The line containing "[0:00.00-0:01.00]" marks the start; extract exactly from it through the last line of the entries, and omit any pictures.

= = = =

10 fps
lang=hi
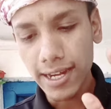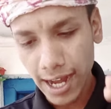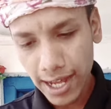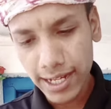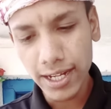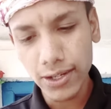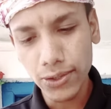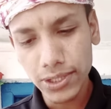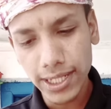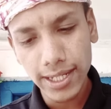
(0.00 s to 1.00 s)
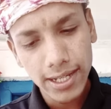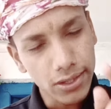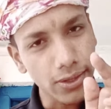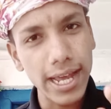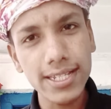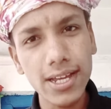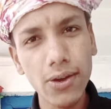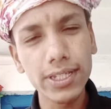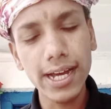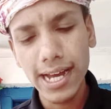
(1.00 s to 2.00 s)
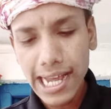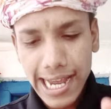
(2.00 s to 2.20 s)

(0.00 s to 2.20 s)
नारियाँ न होती तो कैसा होता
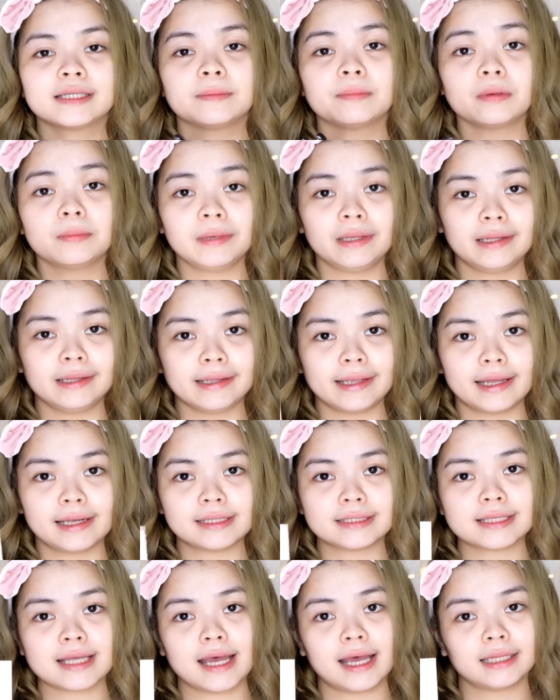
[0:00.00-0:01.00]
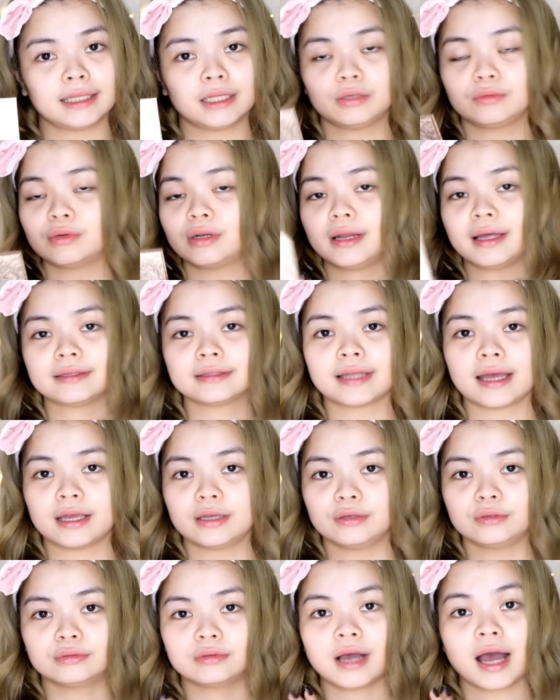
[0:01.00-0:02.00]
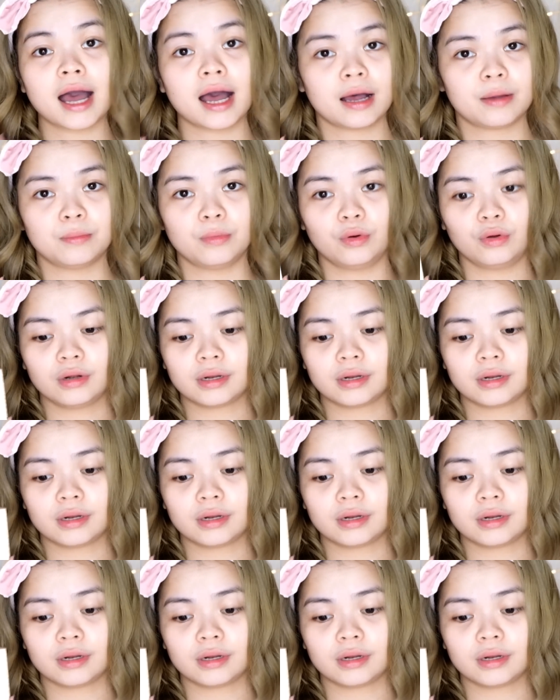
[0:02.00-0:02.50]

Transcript: kapag may nangyari sa atin, wala tayong habol.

= = = =

* _EXPECTED ANSWER_:
[0:00.00-0:01.00]
[0:01.00-0:02.00]
[0:02.00-0:02.50]

Transcript: kapag may nangyari sa atin, wala tayong habol.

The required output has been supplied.